Nel mondo superati i 160mila morti, oltre 2 milioni e 330mila i casi confermati a livello internazionale, quasi 600mila le persone guarite.
Hanno superato quota 160'000 i morti provocati dal coronavirus a livello globale: è quanto emerge dall'ultimo bollettino della Johns Hopkins University, secondo cui nel mondo finora i decessi sono 160'917 a fronte di un totale di 2'330'259 di casi confermati. Le persone guarite sono 598'228. Negli Stati Uniti il numero dei morti è a quota 39'089 a fronte di 735'242 contagi, rispettivamente il 24,3% e il 31,5% del totale.
Il coronavirus ha colpito in modo molto diverso le varie regioni del paese: in Ticino il tasso di mortalità è di 53,5 decessi ogni 100'000 abitanti, il doppio della Romandia e otto volte tanto rispetto alla Svizzera tedesca. Questo spiega anche il diverso approccio alle misure decretate dal Consiglio federale, afferma il SonntagBlick.
In Ticino, dove risiedono 350'000 abitanti, pari a circa il 5% del totale della popolazione, i decessi rappresentano il 17% delle vittime registrate a livello nazionale. I cantoni francofoni totalizzano il 26% della popolazione svizzera, ma ben il 49% dei decessi, stando alle cifre dell'Ufficio federale della sanità pubblica. Le vittime registrate nelle regioni di lingua tedesca (60% della popolazione) invece sono il 34%. Calcolata in base al numero di abitanti, la mortalità a sud delle Alpi è di 53,5 decessi ogni 100'000 abitanti, in Romandia di 24,7, mentre nella Svizzera tedesca è solo del 6,2, un tasso simile a quello registrato in Germania e Austria.
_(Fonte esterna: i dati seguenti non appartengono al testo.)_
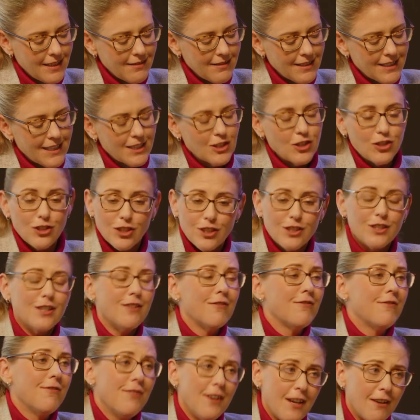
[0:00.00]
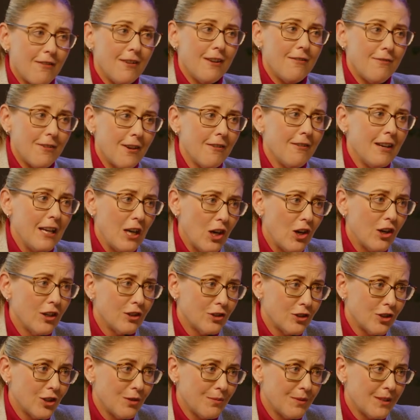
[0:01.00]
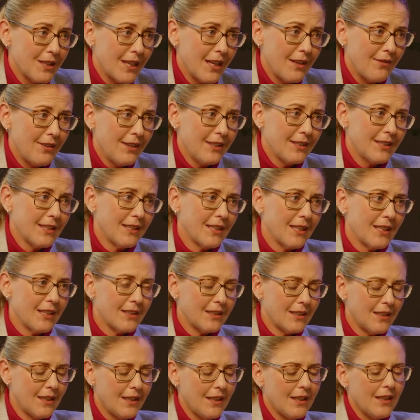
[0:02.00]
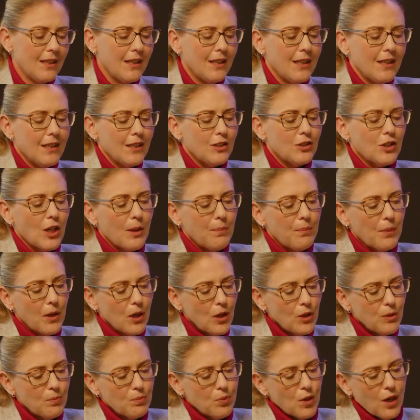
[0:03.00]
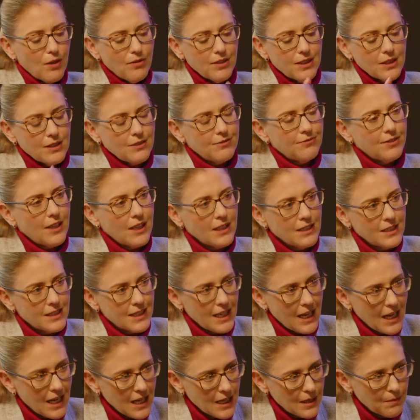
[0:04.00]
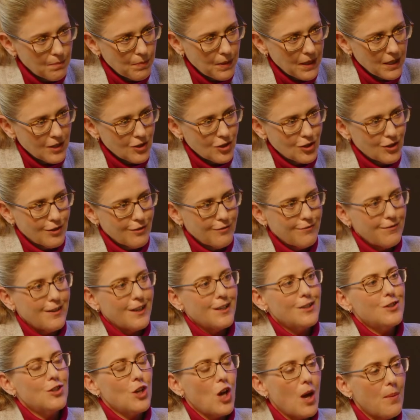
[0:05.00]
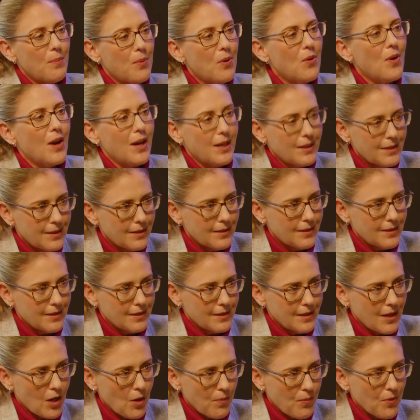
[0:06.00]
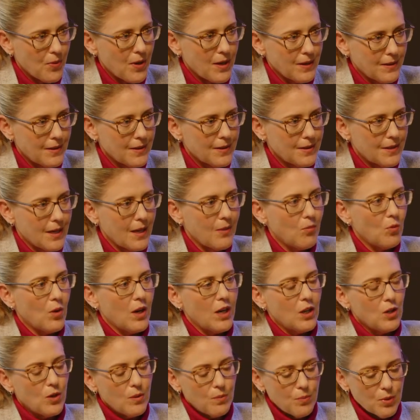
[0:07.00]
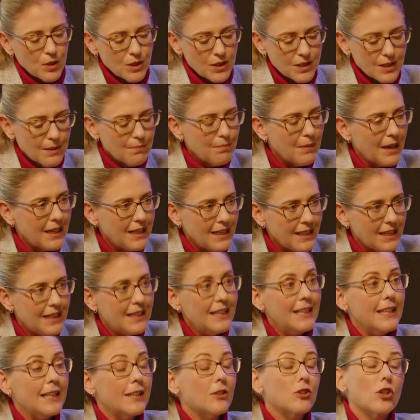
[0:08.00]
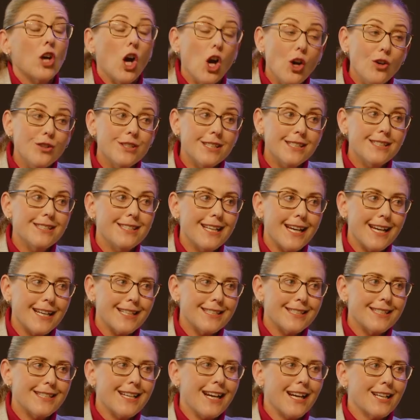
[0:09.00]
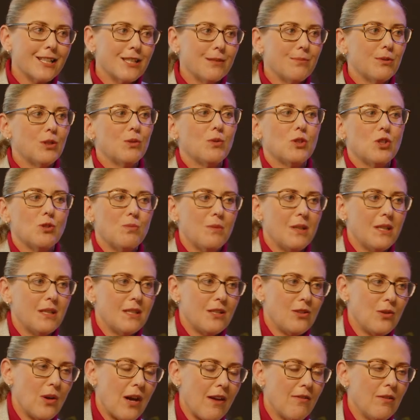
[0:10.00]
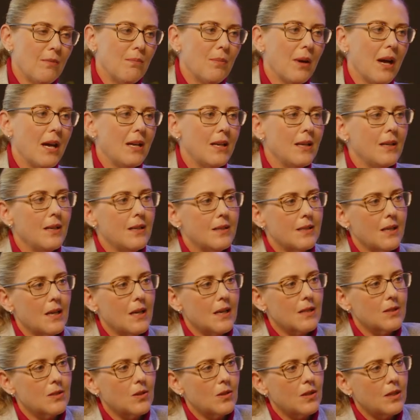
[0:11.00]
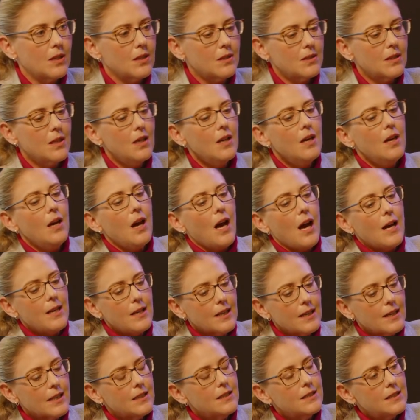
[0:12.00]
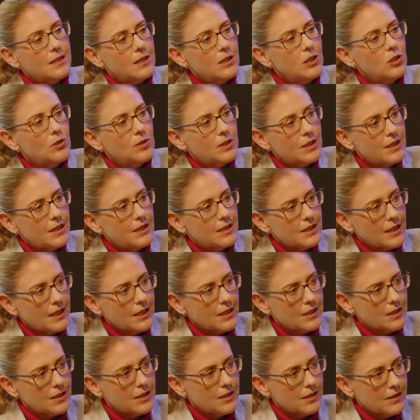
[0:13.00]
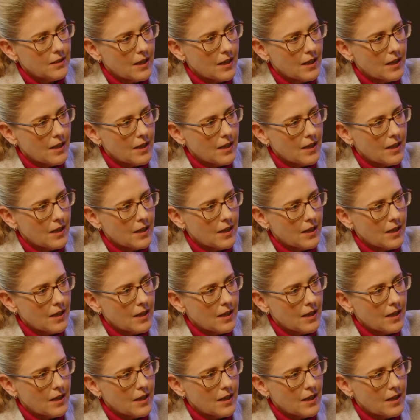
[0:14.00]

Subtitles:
is it's just a very, very long-term savings account. So both provident funds and pension funds operate the same way. You put some money in, it goes in tax deductible, which means you haven't paid any tax on it, and it continuously takes,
I confronti tra i diversi Paesi e le regioni svizzere vanno presi con cautela, perché i dati non vengono raccolti allo stesso modo e non sempre vengono effettuati test Covid-19 dopo la morte, spiega il domenicale. Ad esempio, i cantoni di Ginevra e Berna eseguono un'autopsia in casi sospetti, Zurigo e Ticino no.
Il numero di test effettuati però da solo non spiega queste differenze. È chiaro che il virus ha colpito in maniera molto diversa, aggiunge il SonntagsBlick che ha interrogato alcuni specialisti sull'opportunità di adattare maggiormente le misure di protezione in base alla situazione delle singole regioni. Andreas Cerny, esperto in malattie infettive, direttore dell'Epatocentro alla Clinica Moncucco e professore all'Università di Berna, si dice favorevole e spera che il Ticino continui a seguire l'esempio della Lombardia, dove la serrata è ancora in vigore, e non il piano di uscita di Berna. Olivia Keiser dell'Università di Ginevra è più critica: "Sarebbe difficile comunicare e mettere in pratica le misure se ogni cantone andasse per la sua strada. Inoltre, vi è il pericolo che diverse misure diverse aumentino la mobilità tra le regioni."
Secondo Keiser, il fattore tempo ha giocato un ruolo decisivo nel diverso tasso di mortalità: "In Ticino e nella Svizzera romanda l'epidemia è iniziata prima. La Svizzera tedesca aveva quindi un vantaggio" e le misure di protezione hanno evitato danni maggiori. Il Ticino inoltre è fortemente influenzato dalla vicinanza con la Lombardia e ha una popolazione è più anziana che nel resto della Svizzera, quindi più a rischio.
A Vaud e Ginevra però il numero di anziani non è superiore alla media, quindi non si spiega come mai la mortalità sia più elevata. "Vorremmo avere una risposta, non lo sappiamo con certezza", ha ammesso Jacques-André Romand, medico cantonale di Ginevra che ha abbozzato un'ipotesi. "Molti ginevrini hanno radici italiane e mantengono stretti contatti con il nord Italia", quindi è possibile che il virus sia stato introdotto da oltre confine. Probabilmente anche il carattere internazionale della città di Calvino è stato un fattore determinante, così come il traffico di confine con la Francia.